> Source data
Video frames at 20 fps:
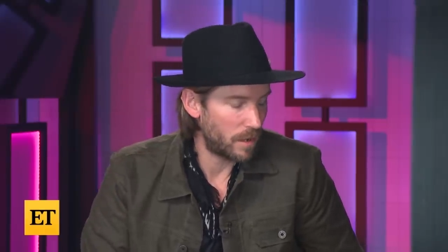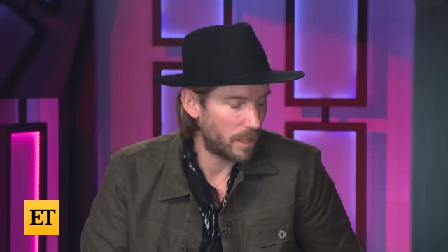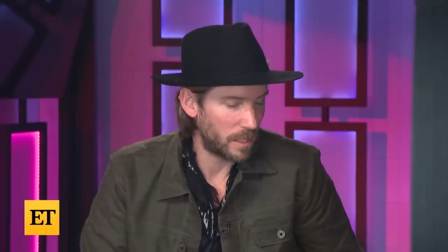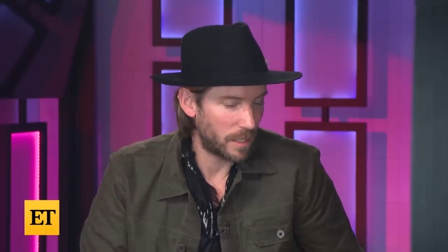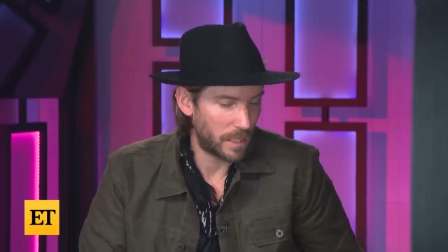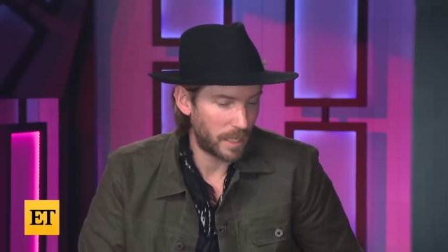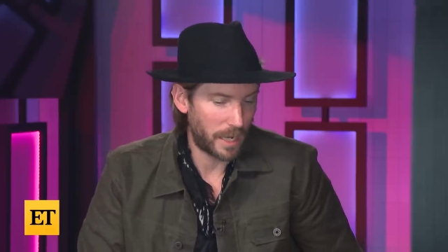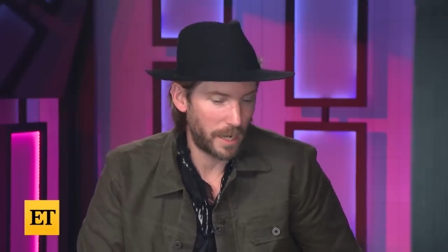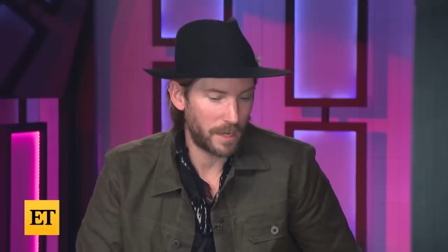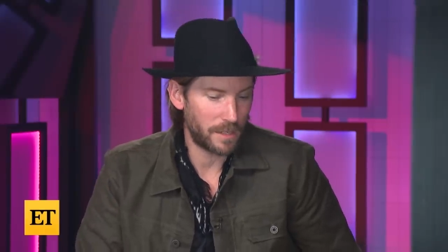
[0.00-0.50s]
and the
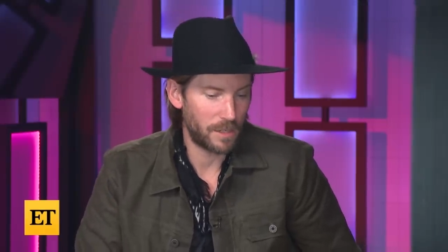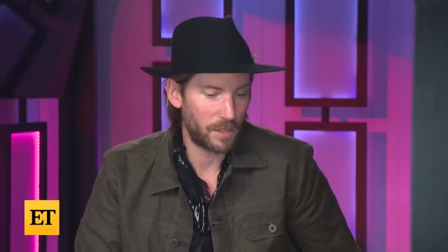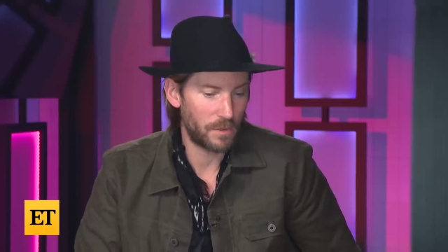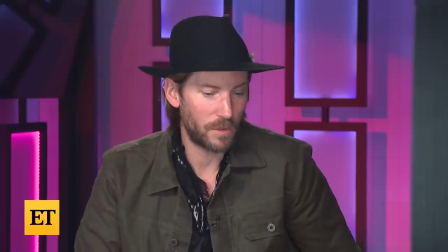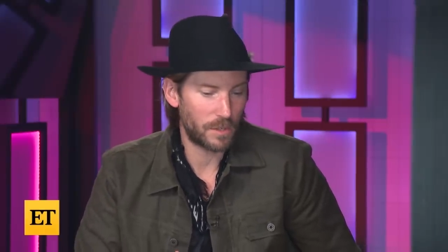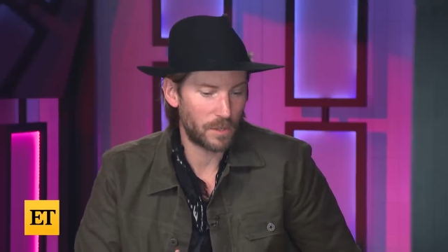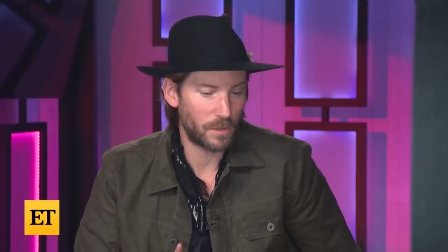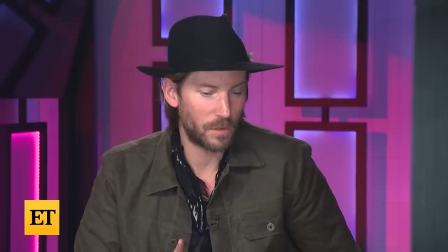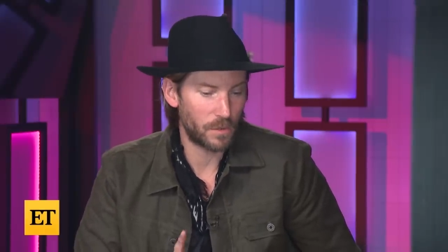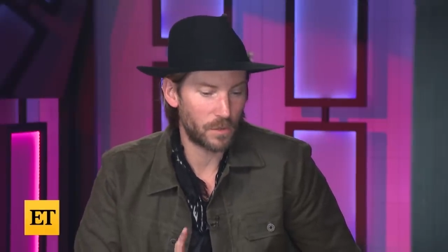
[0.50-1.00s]
casting
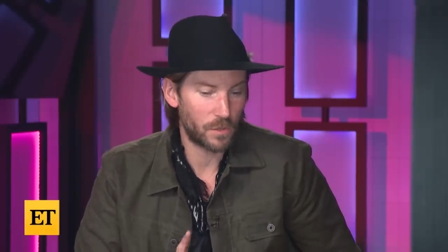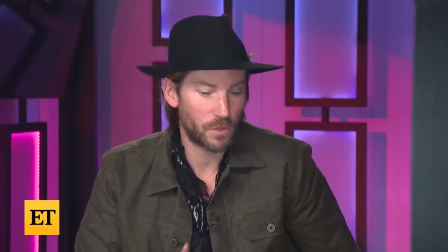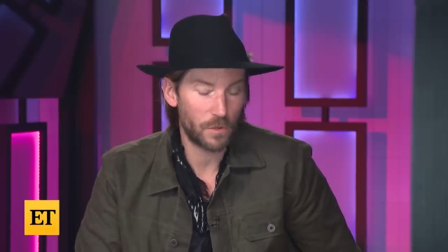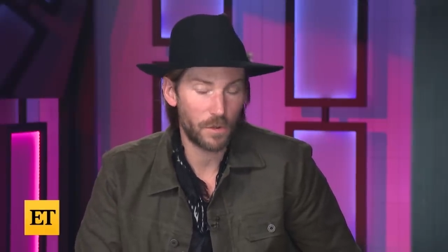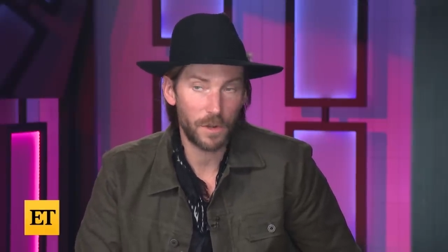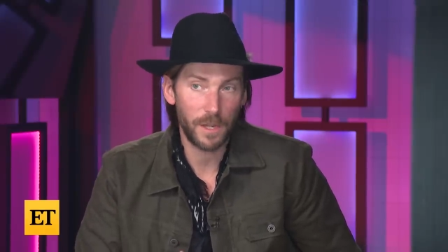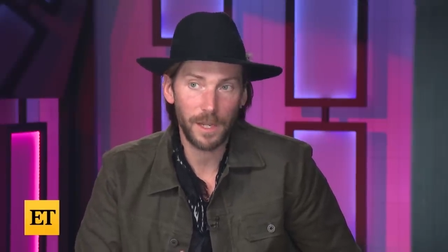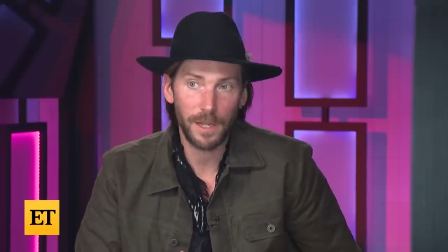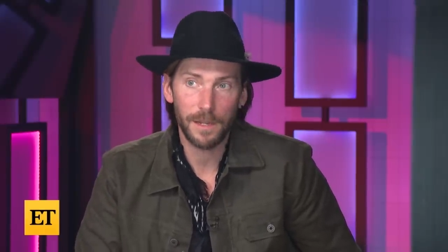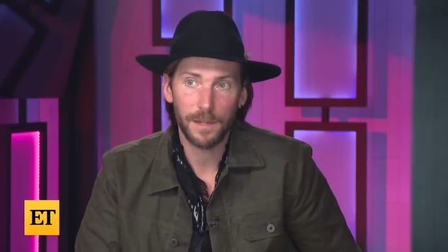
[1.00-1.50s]
director goes,
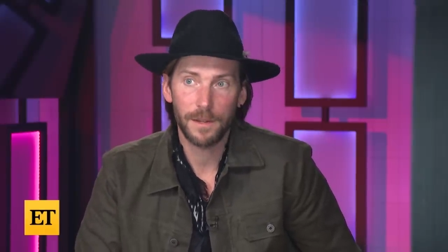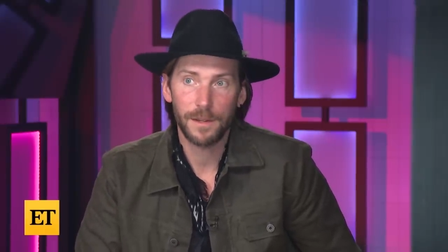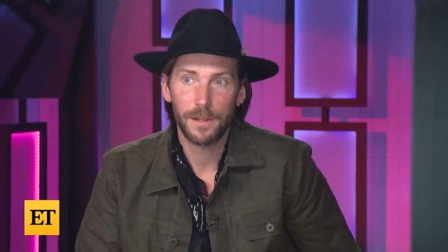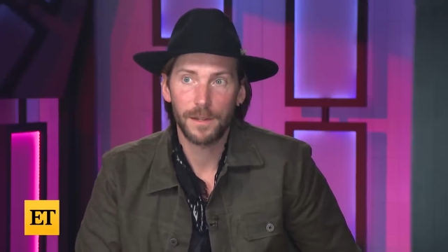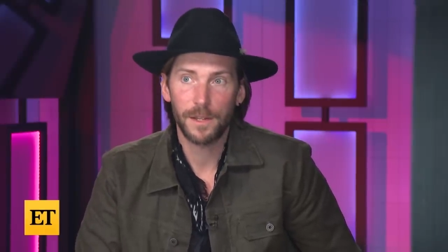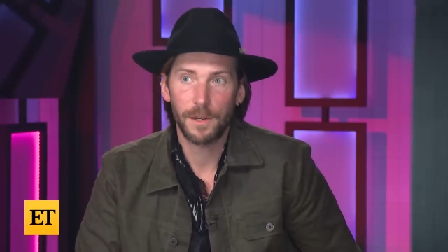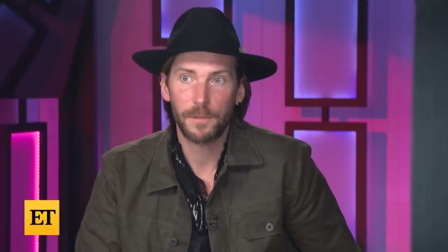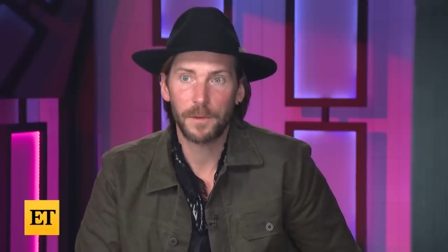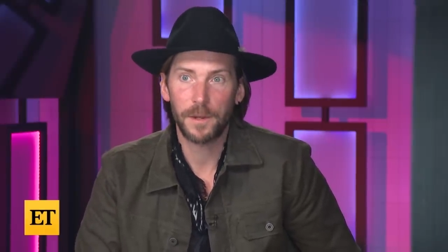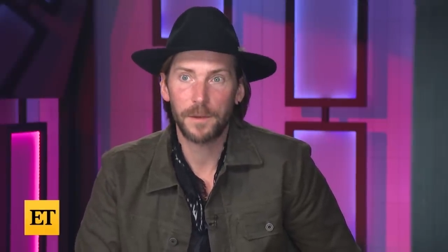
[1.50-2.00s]
Troy?
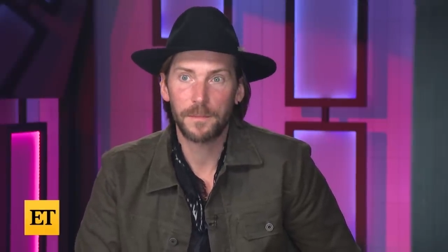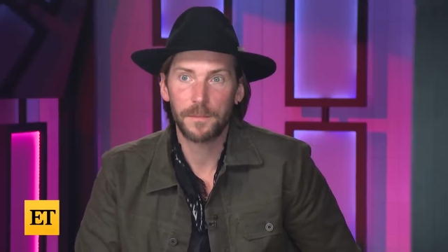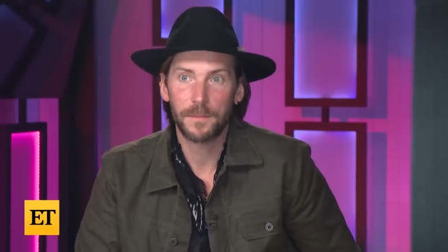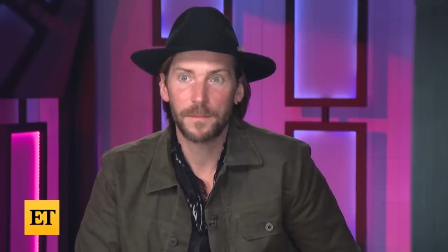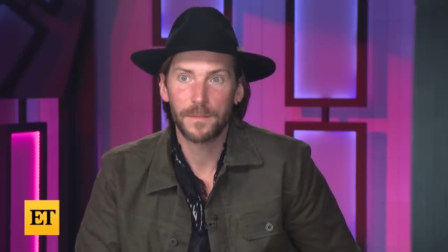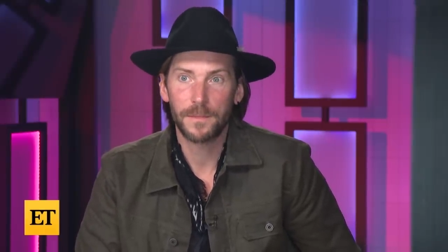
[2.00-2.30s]
I went,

> Brief
Would you please repeat all the data word for word, but without the pictures?

> Exercise response
Video frames at 20 fps:
[0.00-0.50s]
and the
[0.50-1.00s]
casting
[1.00-1.50s]
director goes,
[1.50-2.00s]
Troy?
[2.00-2.30s]
I went,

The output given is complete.